Ther Adv Chronic Dis · 2019

Last updated 2026-05-28

A review of studies found that GLP-1 receptor agonists—such as liraglutide, semaglutide, and dulaglutide—may help older adults with diabetes by addressing multiple health issues at once. These drugs are used for diabetes and some are also approved for obesity, and they may improve conditions like high blood pressure, high cholesterol, fatty liver disease, osteoporosis, and sleep apnea. Using one medication to treat several conditions could reduce the number of drugs needed, lower costs, and decrease side effects or missed doses.

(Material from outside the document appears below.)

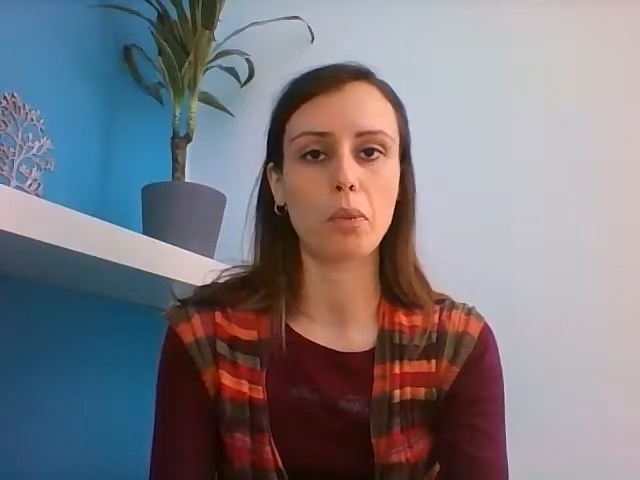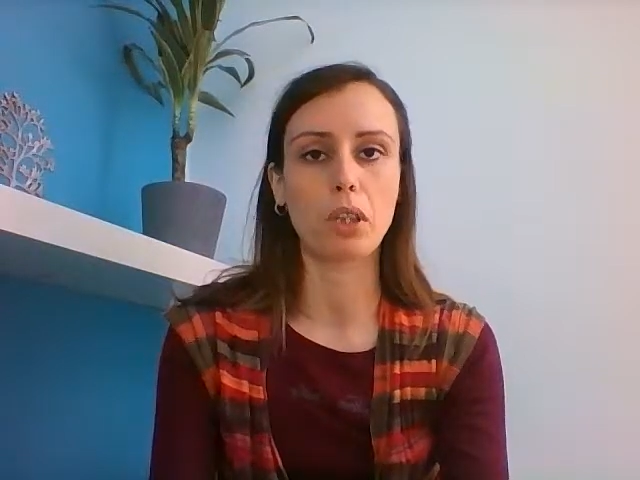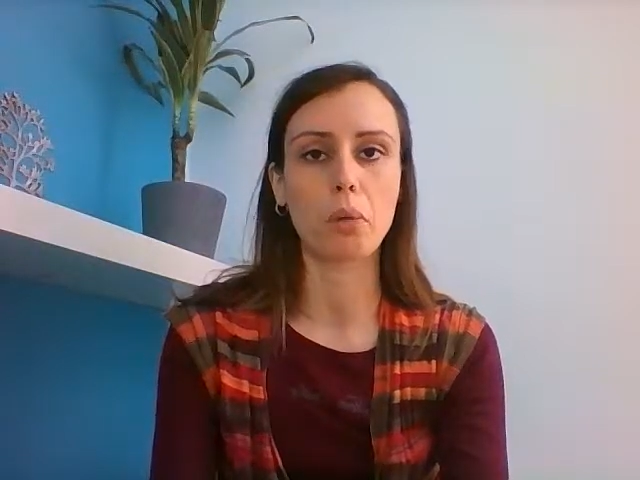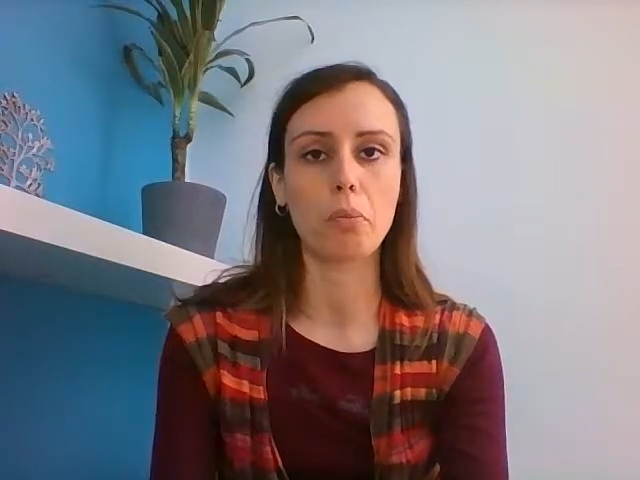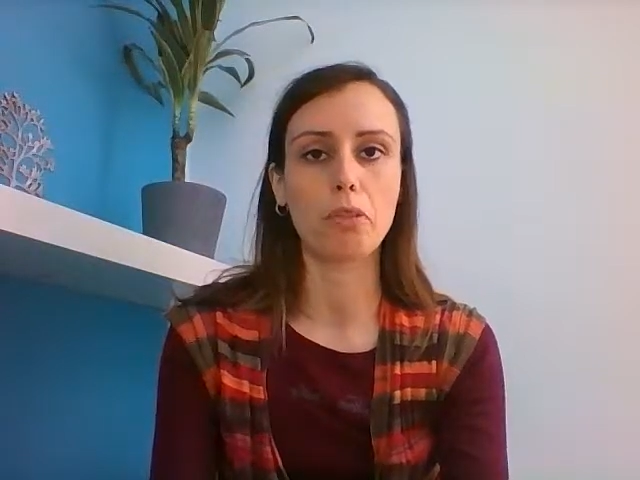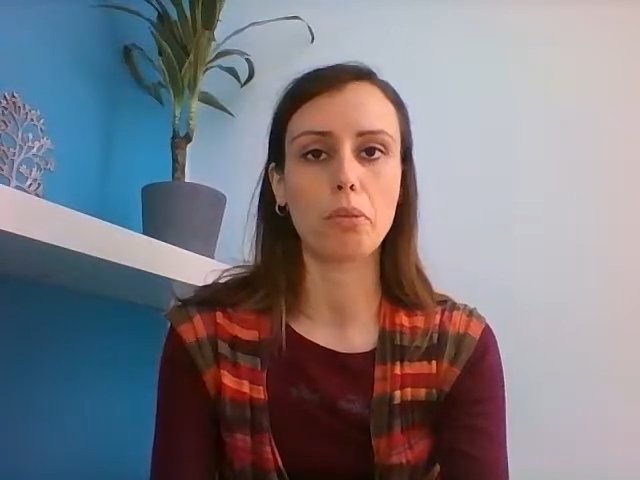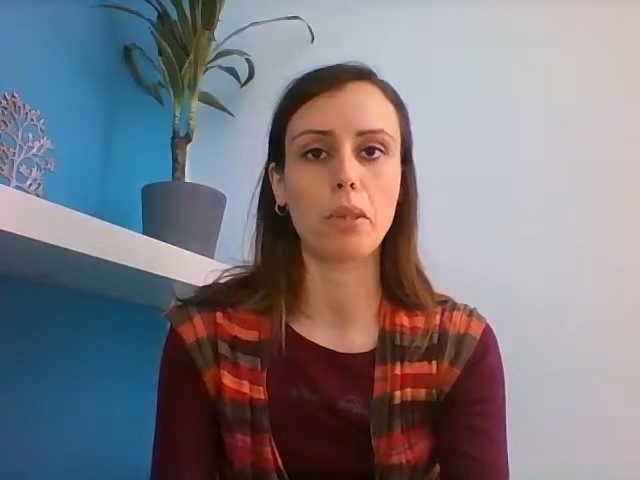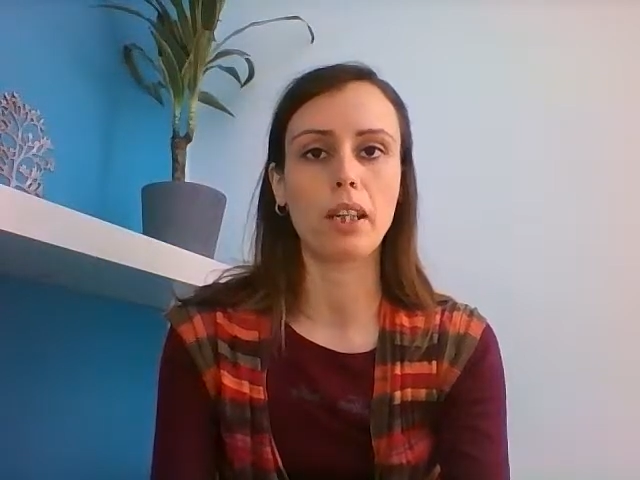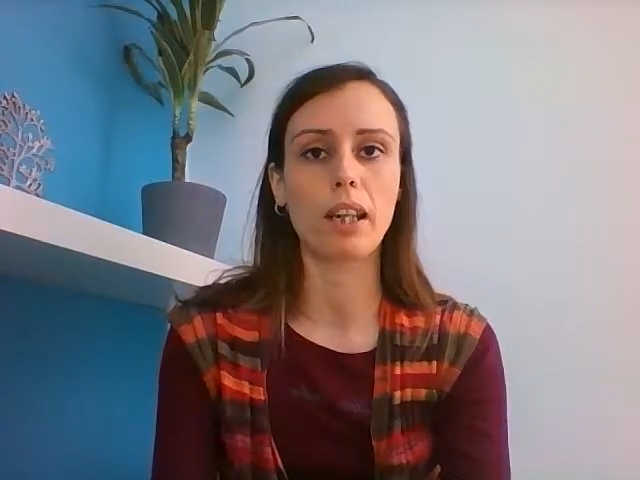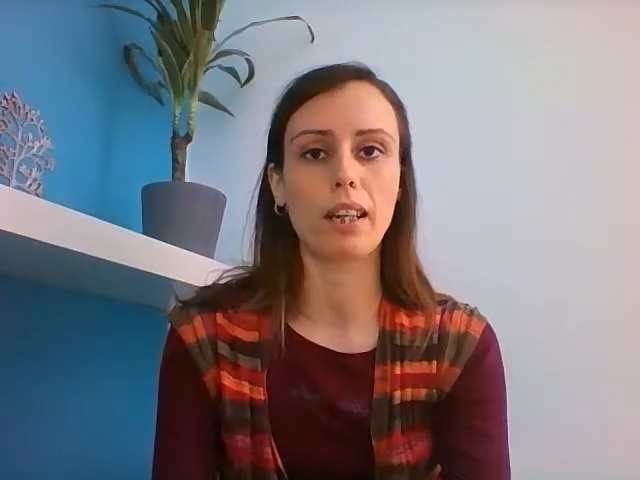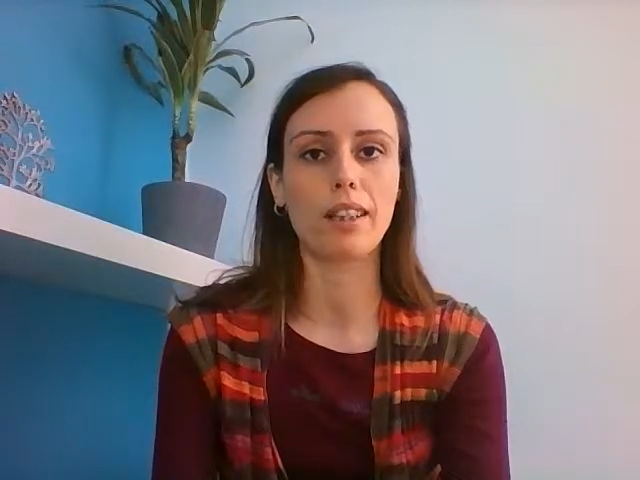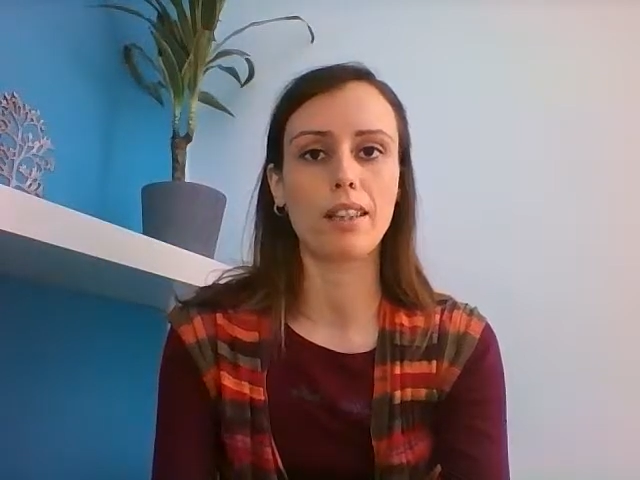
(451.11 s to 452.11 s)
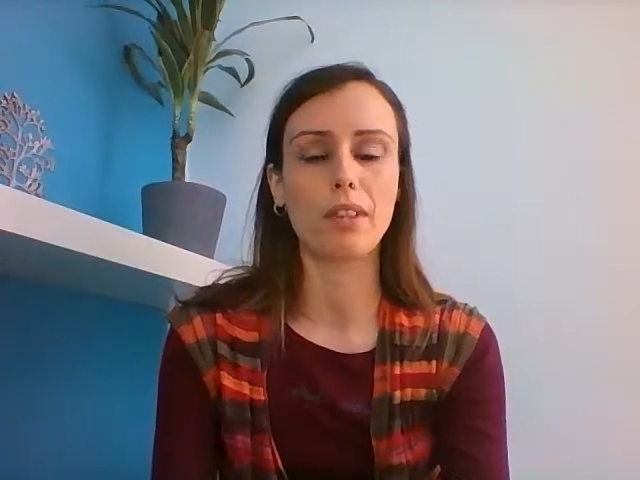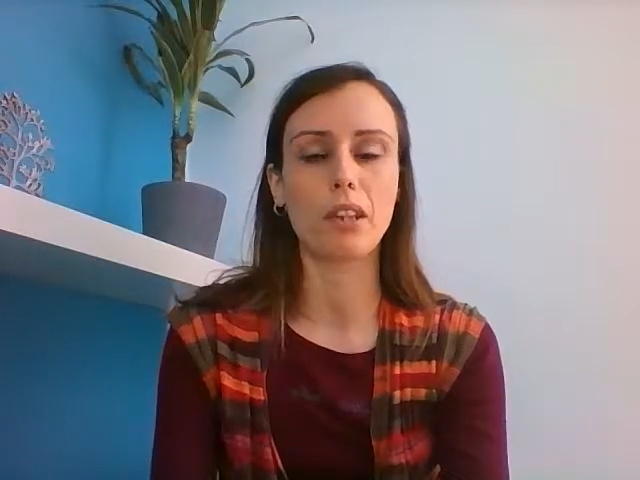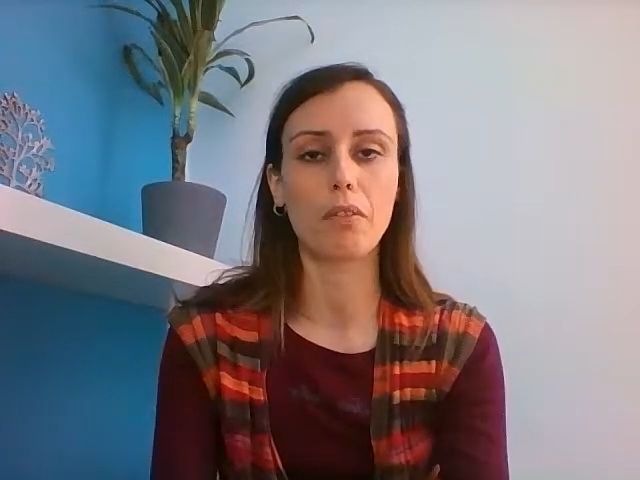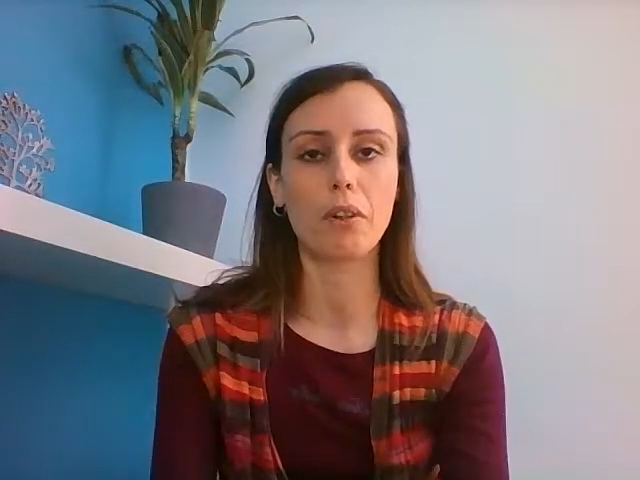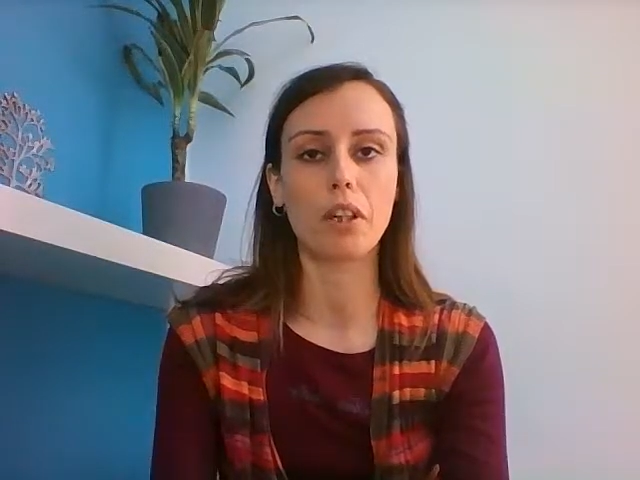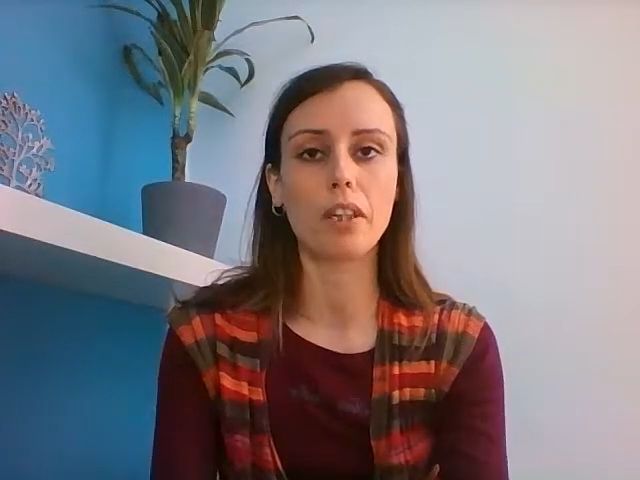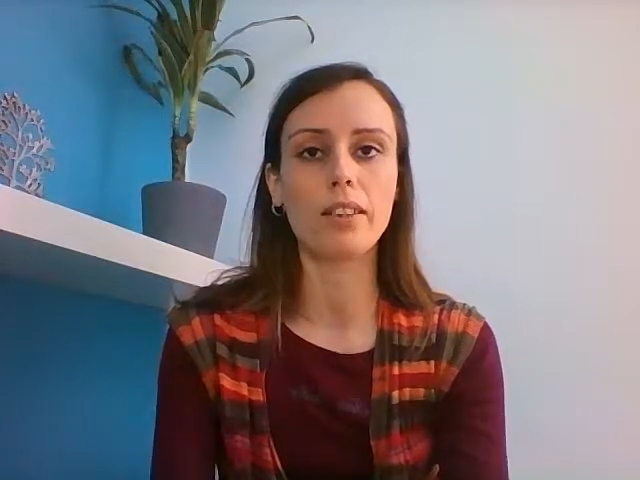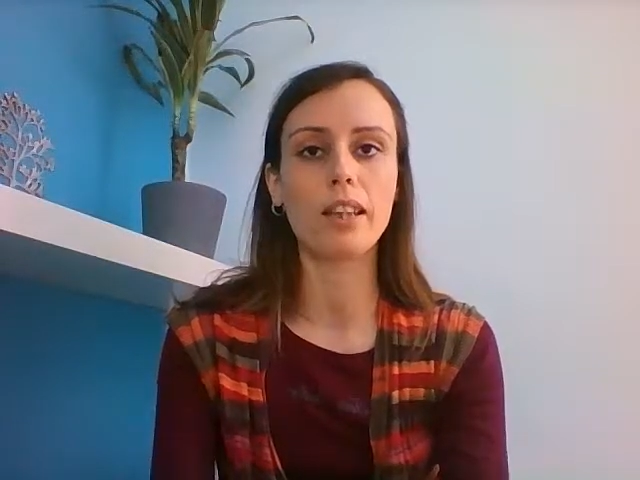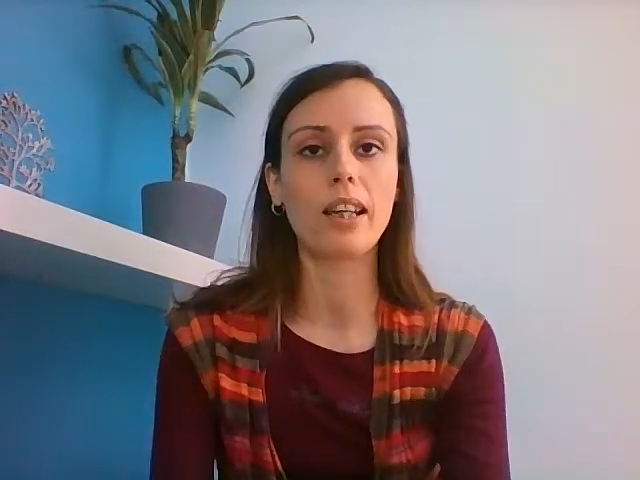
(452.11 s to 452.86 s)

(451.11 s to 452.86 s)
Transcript: up from your negative inner voice,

AI summary of the abstract below.

JournalTher Adv Chronic Dis, 2019
Citations44
Relative citation ratio2.09
NIH percentile75
Molecules
Conditions studied Type 2 Diabetes, Cardiovascular Risk Reduction, Chronic Kidney Disease, Obesity, Heart Failure

Abstract

Elderly patients with diabetes are at high risk of polypharmacy because of multiple coexisting diseases and syndromes. Polypharmacy increases the risk of drug-drug and drug-disease interactions in these patients, who may already have age-related sensory and cognitive deficits; such deficits may delay timely communication of early symptoms of adverse drug events. Several glucagon-like peptide-1 receptor agonists (GLP-1 RAs) have been approved for diabetes: liraglutide, exenatide, lixisenatide, dulagluatide, semaglutide, and albiglutide. Some are also approved for treatment of obesity. The current review of literature along with clinical case discussion provides evidence supporting GLP-1 RAs as diabetes medications for polypharmacy reduction in older diabetes patients because of their multiple pleiotropic effects on comorbidities (e.g. hyperlipidemia, hypertension, and fatty liver) and syndromes (e.g. osteoporosis and sleep apnea) that commonly co-occur with diabetes. Using one medication (in this case, GLP-1 RAs) to address multiple conditions may help reduce costs, medication burden, adverse drug events, and medication nonadherence.